Christian Dior, Tom Ford and Giorgio Armani are among companies with growing interest in Arab-influenced fragrances

The whiff of the Arab spring is reaching the shores of Europe. This time it's not the smell of tear gas, pepper spray or burning rubber but a substance rather more fragrant.

As western minds grapple with the political conundrums of the region, so western designers such as Christian Dior, Tom Ford and Giorgio Armani are showing greater interest in Arab-influenced fragrances. Perfume manufacturers are embracing ingredients from the Middle East, launching new fragrances and competing to bring the exotic scents of the region to western sensibilities. From the Black Iris of Jordan to the roses of Ta'if in Saudi Arabia, frankincense trees in Oman, Casablanca lilies in Morocco, Persian saffron to the region's oud wood, the Arabian Nights spirit appears to be catching on.

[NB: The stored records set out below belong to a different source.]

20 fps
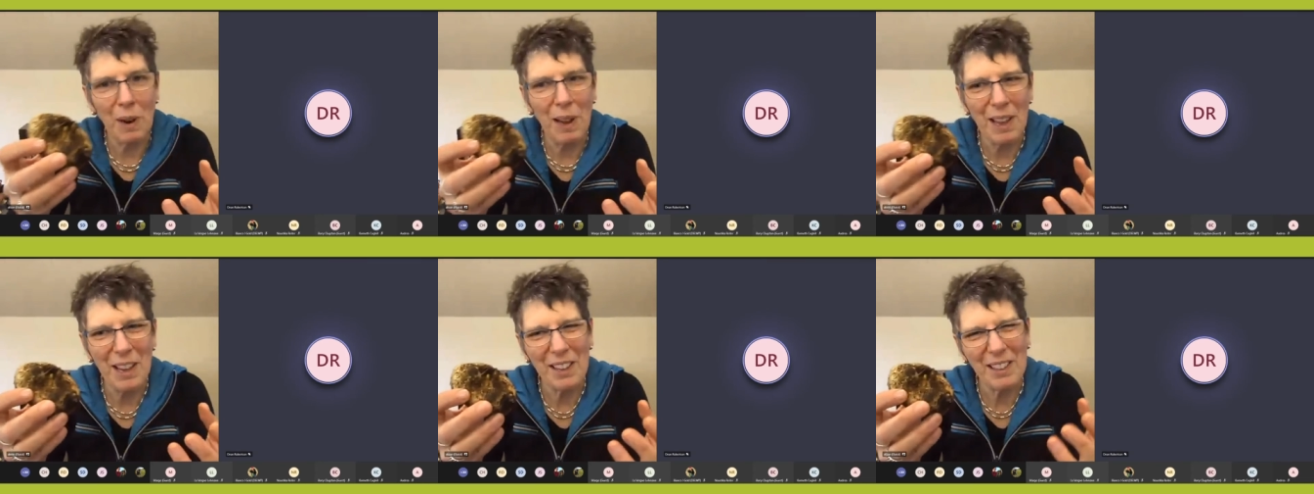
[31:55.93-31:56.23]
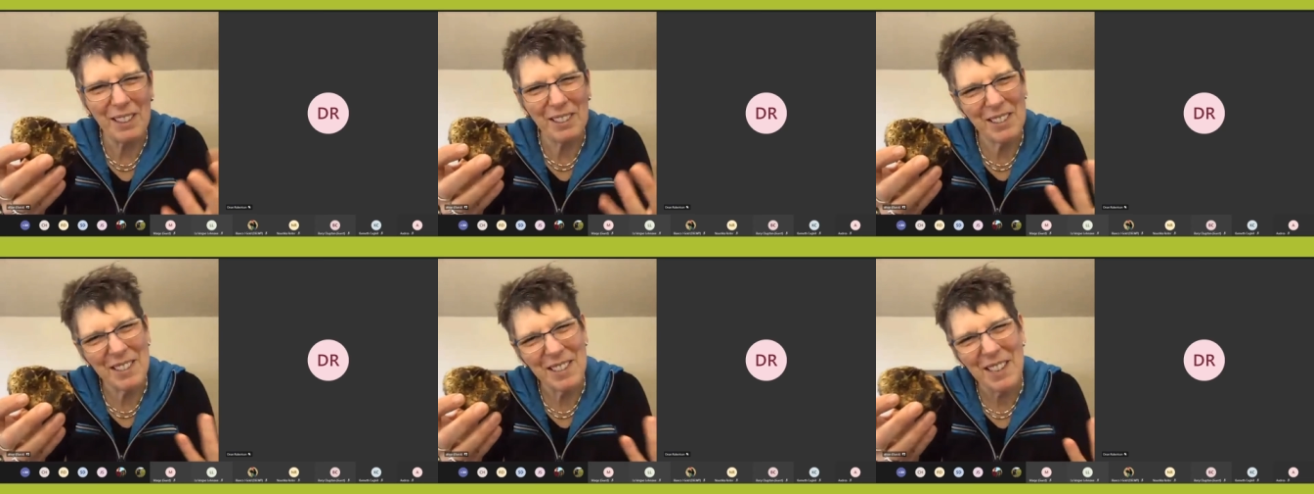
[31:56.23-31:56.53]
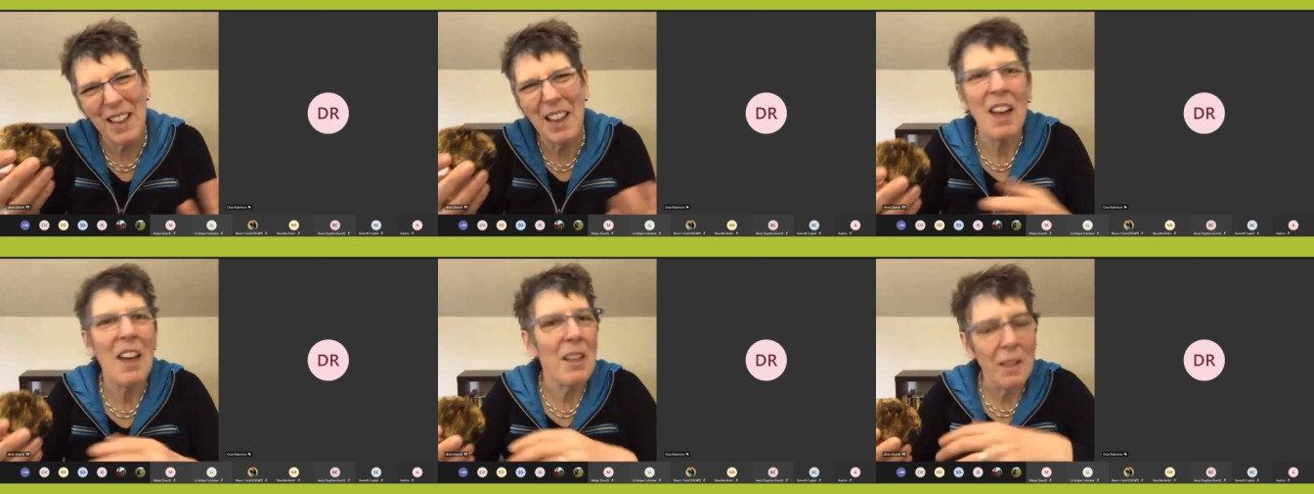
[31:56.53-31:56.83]
around,
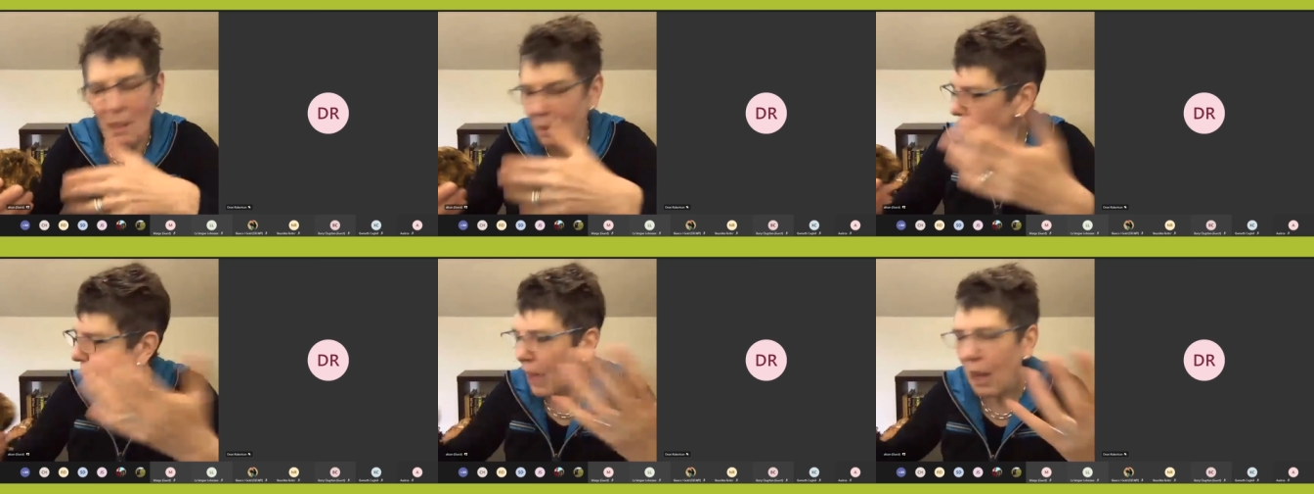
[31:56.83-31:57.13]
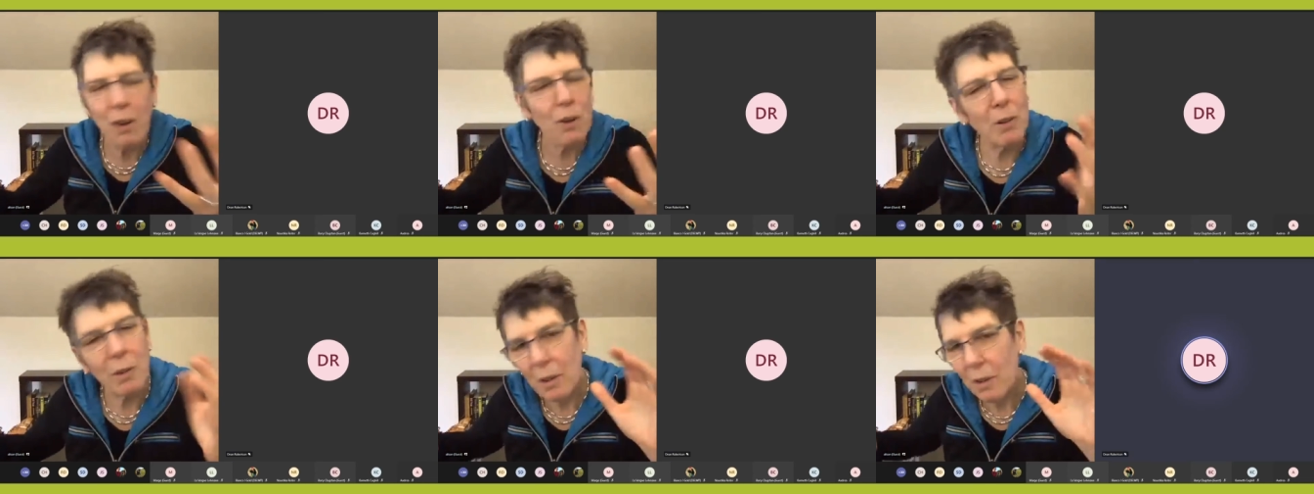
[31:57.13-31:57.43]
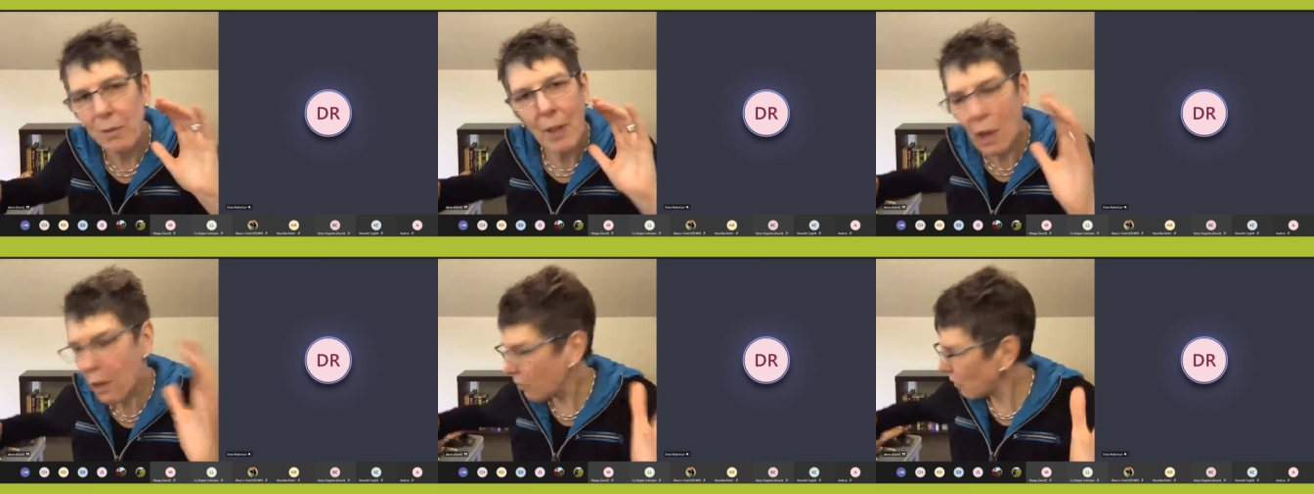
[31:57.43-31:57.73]
they'll
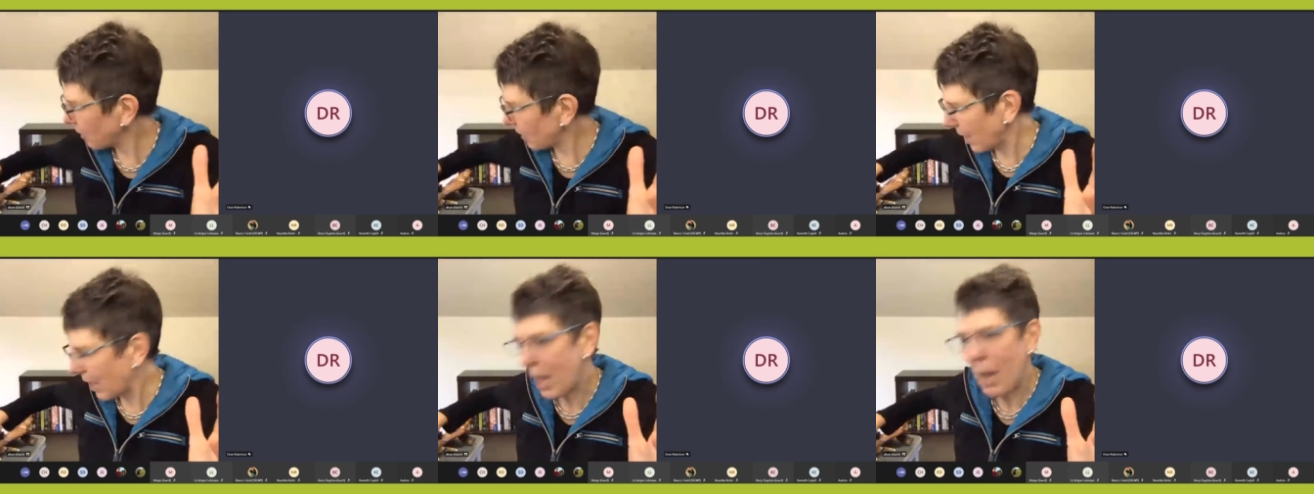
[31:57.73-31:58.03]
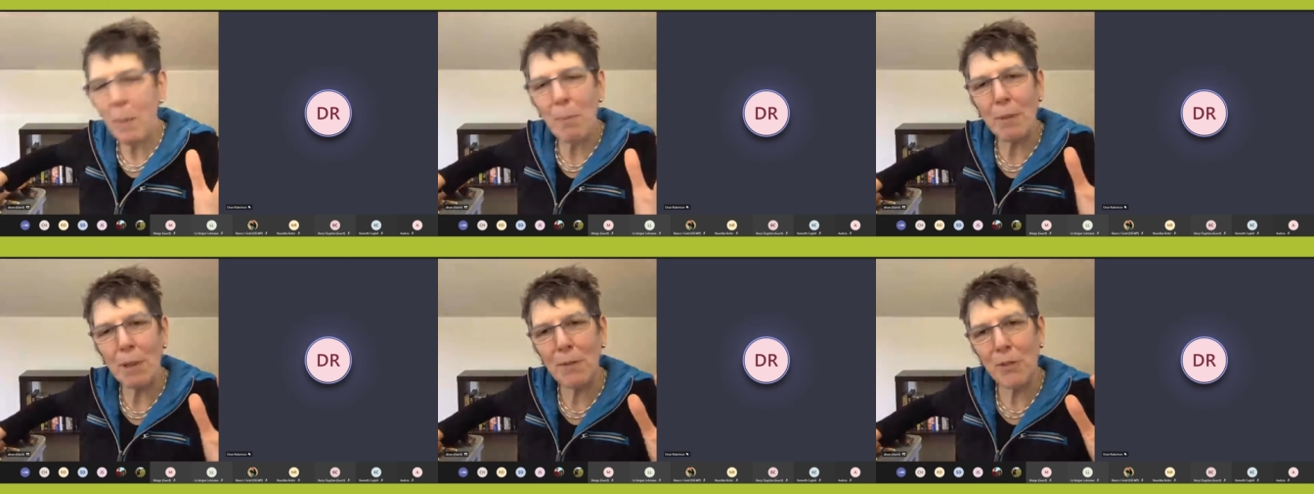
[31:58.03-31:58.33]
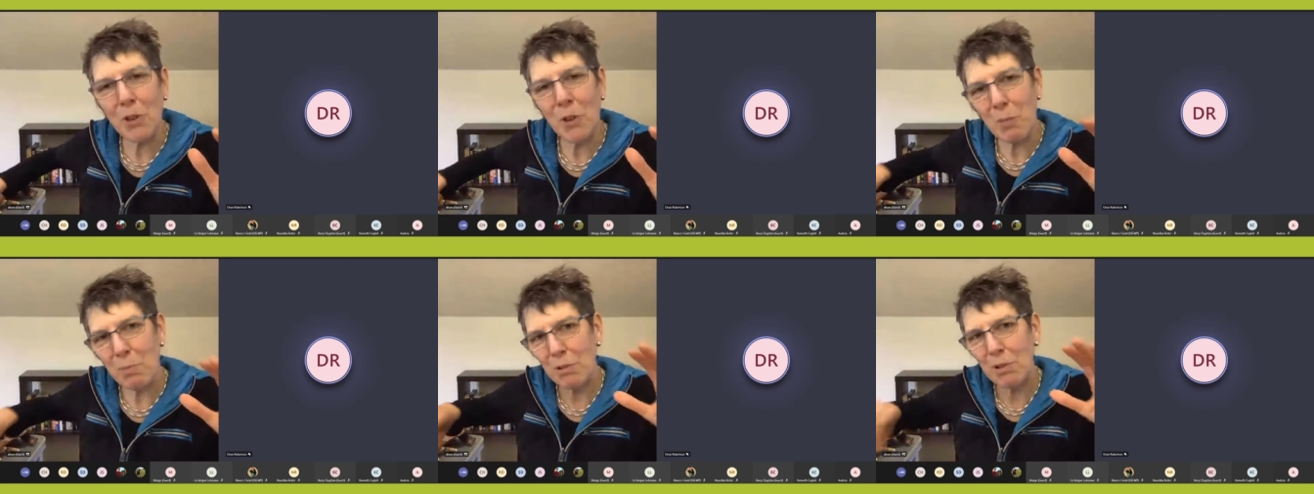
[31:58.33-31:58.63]
they'll come
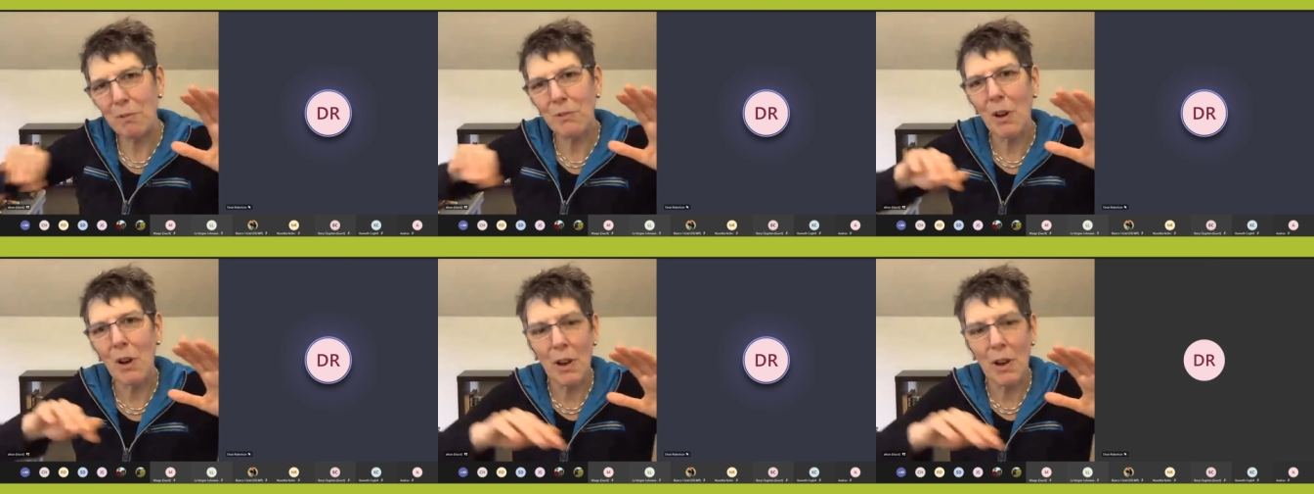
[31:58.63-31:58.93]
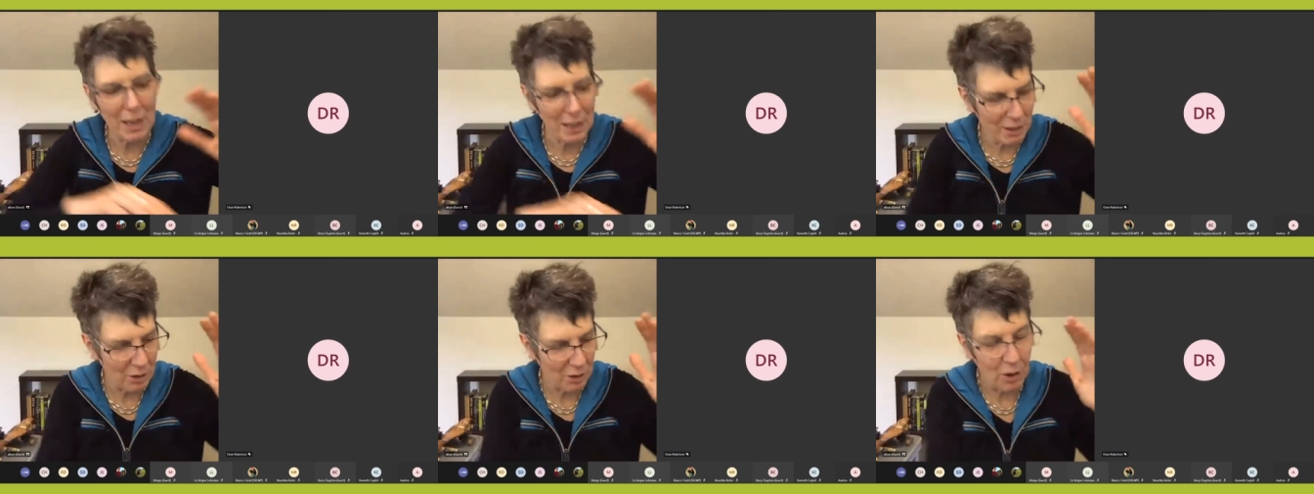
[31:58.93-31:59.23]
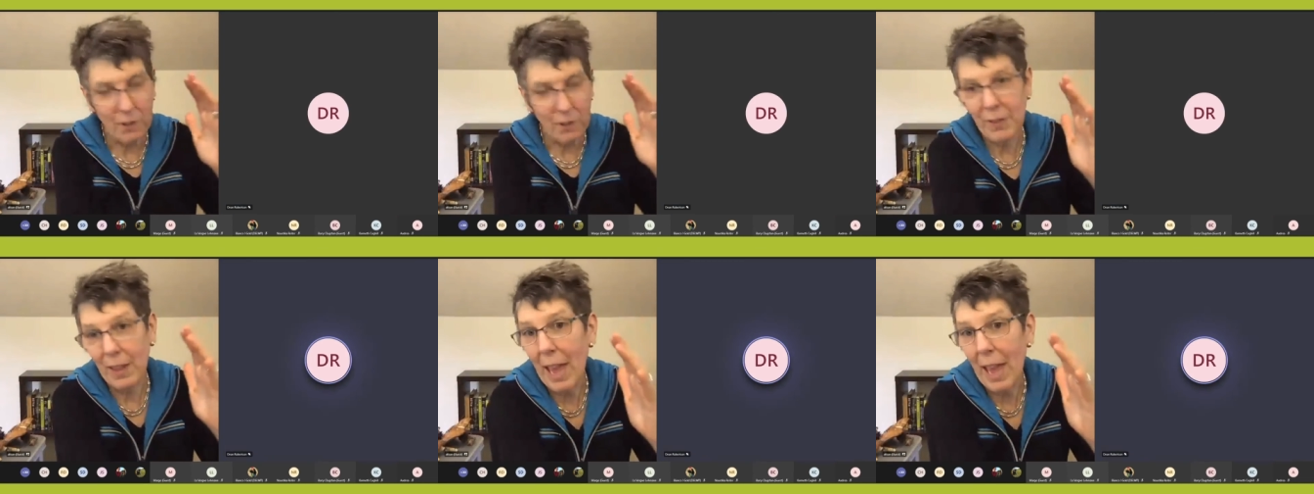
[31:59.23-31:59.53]
if you provide
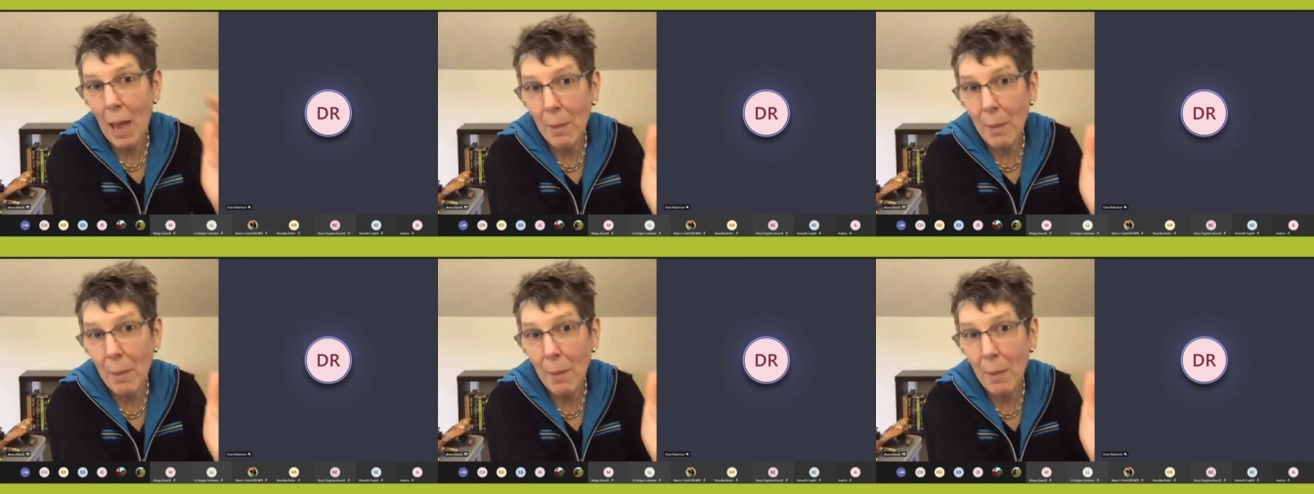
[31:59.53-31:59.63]
the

Estée Lauder's Jo Malone London and Christian Dior launched fragrances this week based on oud wood and Damascus rose. Others including Armani Privé and Ormonde Jayne have come up with their products.

Katie Puckrik, a perfume writer, said western interest in ancient perfume materials such as frankincense, myrrh, and oud wood has been building for several years. "I believe the rediscovery and renewed appreciation for these Arabic perfume materials by western consumers has less to do with world events and more to do with what I call 'the fumehead movement' – the proliferation of niche perfume houses, fragrance blogs and YouTube channels, and the hobbyist's delight in seeking out the unsniffed.

"The aficionado seeks out the rare and exotic, spurred by their burgeoning interest in perfume. They're the ones who will have been wearing attars and incense blends over the past few decades.

"The casual shopper browsing department store perfume counters will note the sudden appearance of the funny word 'oud' on offerings from Jo Malone, Trish McEvoy, Giorgio Armani and Christian Dior. They'll idly try the tester bottles, and maybe end up buying an Arab-flavoured scent, but I don't believe they're thinking 'There's revolution afoot in the Middle East! I need me some oud, pronto'."

Mark Heah Kian Lip, a 20-year-old student of fashion at the University of the West of England, is among the Middle Eastern fragrance enthusiasts. He prefers to wear a perfume that becomes his signature and that's why he finds something unique with Arab perfumes that he can't find with what he puts "mainstream/mass market" fragrances.

"If my perfume should be my signature, then it should not be the same as what everyone else is wearing," he said. "Therefore one of the reasons why I decided to start wearing Middle Eastern fragrances is simply because not many people do."

Describing one of his favourites, he said: "[When wearing it] I dream of a Persian love story with heated romance and the excitement of danger. It embodies the essence of elegance, romance and to be foreign. It consists of everything that I seek in a divine essence. A signature essence that I would wear to create a fantasy that is mysterious and exotic."